Interestingly, we can't reject the null hypothesis for the test for the equity ETF and the combintion of gold and bitcoin ETF. We can reject the null hypothesis for the other two tests.

In [51]:

model = VECM(data_q3, coint_rank=1)
vecm_res = model.fit()
res = vecm_res.predict(steps=42)
row_sums = res.sum(axis=1)
weights = res / row_sums[:, np.newaxis]
weights

array([[ 0.36787808, -0.02095399,  0.65307591],
       [ 0.4516389 , -0.05938162,  0.60774272],
       [ 0.36473565, -0.09113523,  0.72639958],
       [ 0.44790039, -0.13803918,  0.69013879],
       [ 0.37440332, -0.08996644,  0.71556312],
       [ 0.42211176, -0.11344712,  0.69133536],
       [ 0.38806927, -0.09945866,  0.71138939],
       [ 0.41008717, -0.1083739 ,  0.69828674],
       [ 0.39550792, -0.10253513,  0.70702721],
       [ 0.40460034, -0.10597913,  0.70137879],
       [ 0.39894411, -0.10395701,  0.70501289],
       [ 0.40236036, -0.10512746,  0.7027671 ],
       [ 0.40032143, -0.10445588,  0.70413444],
       [ 0.40151098, -0.10482965,  0.70331867],
       [ 0.40082905, -0.10462671,  0.70379767],
       [ 0.40121154, -0.10473376,  0.70352222],
       [ 0.40100184, -0.10467928,  0.70367743],
       [ 0.40111364, -0.10470559,  0.70359195],
       [ 0.40105605, -0.10469385,  0.7036378 ],
       [ 0.40108438, -0.10469838,  0.70361401],
       [ 0.40107136, -0.10469719,  0.703

In [52]:
data1 = get_data(gold_df, 10, 12, "Daily Return").values
data2 = get_data(equity_df, 10, 12, "Daily Return").values
data3 = get_data(bitcoin_df, 10, 12, "Daily Return").values
data_q4 = np.array([data1, data2, data3]).T

In [53]:
return_q4 = weights * data_q4
total_return_q4 = return_q4.sum(axis=1)
portfolio_return_q4 = np.product(total_return_q4 + 1) - 1
portfolio_return_q4

0.47305473104700324

In [55]:
(1 + portfolio_return_q3) * (1 + portfolio_return_q4) - 1

0.8121754373374039

We prefer the VARMA model because it has a better return

# 8. Combining the models

Our 2 VARMA models have the best returns, we will naturally choose these two models to combine.
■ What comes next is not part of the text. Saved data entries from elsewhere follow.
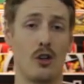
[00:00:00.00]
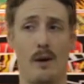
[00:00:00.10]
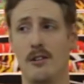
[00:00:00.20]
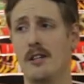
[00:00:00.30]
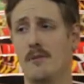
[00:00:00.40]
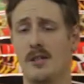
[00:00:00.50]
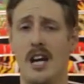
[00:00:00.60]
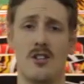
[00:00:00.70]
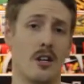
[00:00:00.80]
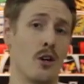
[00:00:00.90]
great
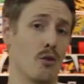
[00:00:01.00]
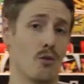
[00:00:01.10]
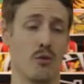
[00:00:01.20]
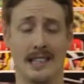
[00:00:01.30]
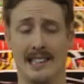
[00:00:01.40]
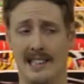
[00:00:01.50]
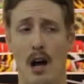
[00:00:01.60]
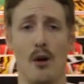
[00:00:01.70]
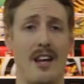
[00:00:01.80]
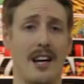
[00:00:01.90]
transportation,
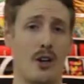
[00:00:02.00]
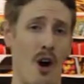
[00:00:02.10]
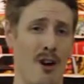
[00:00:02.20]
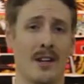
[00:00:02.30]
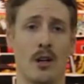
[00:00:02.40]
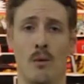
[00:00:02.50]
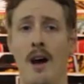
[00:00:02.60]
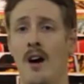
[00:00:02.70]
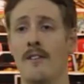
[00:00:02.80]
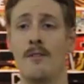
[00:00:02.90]
excels at carving
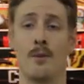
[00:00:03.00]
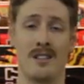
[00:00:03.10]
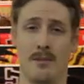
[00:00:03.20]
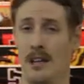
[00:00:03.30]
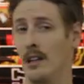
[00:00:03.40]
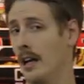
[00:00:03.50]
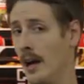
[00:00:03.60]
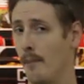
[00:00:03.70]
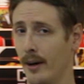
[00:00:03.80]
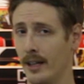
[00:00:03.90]
around if you want some like late
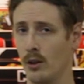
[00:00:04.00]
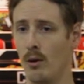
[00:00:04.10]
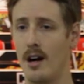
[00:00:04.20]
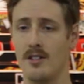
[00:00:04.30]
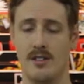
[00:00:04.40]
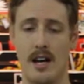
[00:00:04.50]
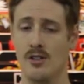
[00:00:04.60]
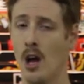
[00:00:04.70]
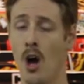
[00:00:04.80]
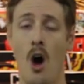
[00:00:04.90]
night parking garage sesh.
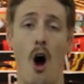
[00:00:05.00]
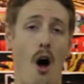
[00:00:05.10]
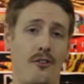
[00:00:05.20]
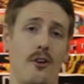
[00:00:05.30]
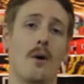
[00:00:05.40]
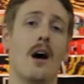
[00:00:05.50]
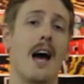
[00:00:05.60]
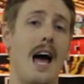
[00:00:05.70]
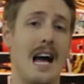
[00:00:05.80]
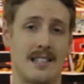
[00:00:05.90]
Also,
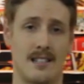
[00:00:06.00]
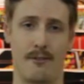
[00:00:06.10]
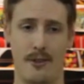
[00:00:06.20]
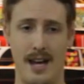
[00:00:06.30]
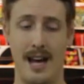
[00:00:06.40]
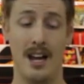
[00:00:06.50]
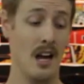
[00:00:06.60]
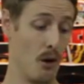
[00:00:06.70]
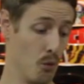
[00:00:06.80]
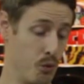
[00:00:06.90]
excellent for that.
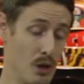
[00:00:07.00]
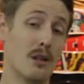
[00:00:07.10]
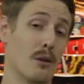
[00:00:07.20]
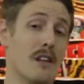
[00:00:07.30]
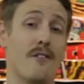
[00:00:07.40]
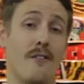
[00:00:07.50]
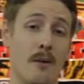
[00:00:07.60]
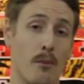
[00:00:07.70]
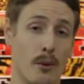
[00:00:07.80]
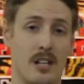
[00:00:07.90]
Really
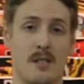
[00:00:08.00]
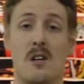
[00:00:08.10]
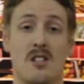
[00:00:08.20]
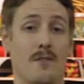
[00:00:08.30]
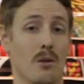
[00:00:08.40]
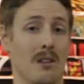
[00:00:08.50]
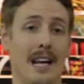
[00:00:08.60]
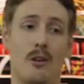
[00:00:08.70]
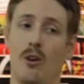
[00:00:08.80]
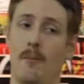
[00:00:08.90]
fun board, especially if you
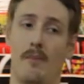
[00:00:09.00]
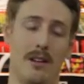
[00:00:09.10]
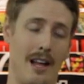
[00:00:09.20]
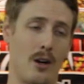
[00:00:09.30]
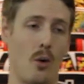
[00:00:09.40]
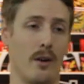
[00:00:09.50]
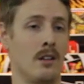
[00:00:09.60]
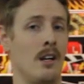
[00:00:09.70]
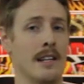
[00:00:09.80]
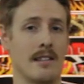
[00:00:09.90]
like grip, like holding
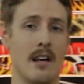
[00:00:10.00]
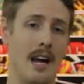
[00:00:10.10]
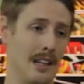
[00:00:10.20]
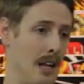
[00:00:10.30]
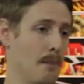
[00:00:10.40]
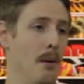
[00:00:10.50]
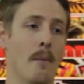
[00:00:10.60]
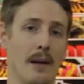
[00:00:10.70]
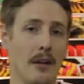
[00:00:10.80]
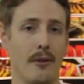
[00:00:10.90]
lines, and like
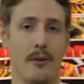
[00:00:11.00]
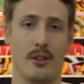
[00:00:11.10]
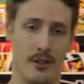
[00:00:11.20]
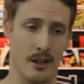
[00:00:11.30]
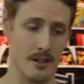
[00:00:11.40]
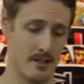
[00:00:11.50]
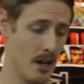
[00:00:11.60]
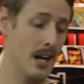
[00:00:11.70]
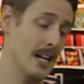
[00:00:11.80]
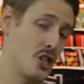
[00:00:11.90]
pumping through turns.
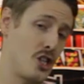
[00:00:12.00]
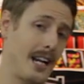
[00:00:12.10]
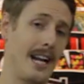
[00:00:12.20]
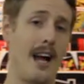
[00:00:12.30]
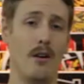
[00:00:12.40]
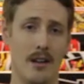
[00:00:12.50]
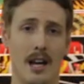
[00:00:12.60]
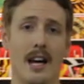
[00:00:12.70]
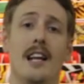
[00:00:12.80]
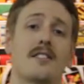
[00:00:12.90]
Check it out,
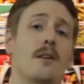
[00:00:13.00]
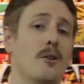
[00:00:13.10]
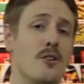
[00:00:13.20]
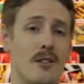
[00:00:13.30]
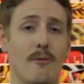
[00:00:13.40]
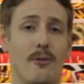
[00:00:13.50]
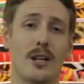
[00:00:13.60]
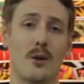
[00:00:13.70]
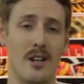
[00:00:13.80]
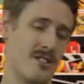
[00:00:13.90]
hit us up on YouTube for any
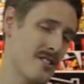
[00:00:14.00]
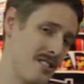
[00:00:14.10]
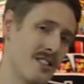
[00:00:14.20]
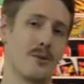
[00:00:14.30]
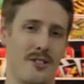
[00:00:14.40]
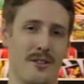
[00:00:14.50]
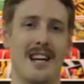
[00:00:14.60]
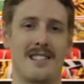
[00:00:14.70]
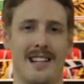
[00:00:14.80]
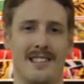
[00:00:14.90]
questions, and we'll see you
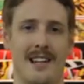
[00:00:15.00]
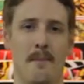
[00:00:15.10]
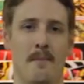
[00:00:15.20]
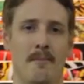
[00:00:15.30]
guys next time.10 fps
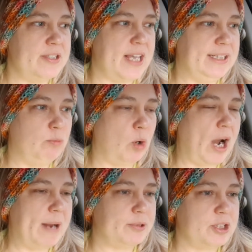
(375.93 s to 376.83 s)
They were
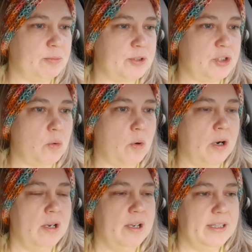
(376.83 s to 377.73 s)
able to restore
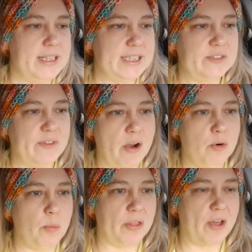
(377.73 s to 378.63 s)
this phone with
Because the returns are close, we assign each model 50% of our capital. We will not rebalance the portfolio during the whole periods.

The return of this model, therefore, will be the weighted average of the 2 models, which is about 108.7%

In a sophisticated trading system, we can also use Modern portfolio theory to allocate the assets in a portfolio that maximizes the expected return.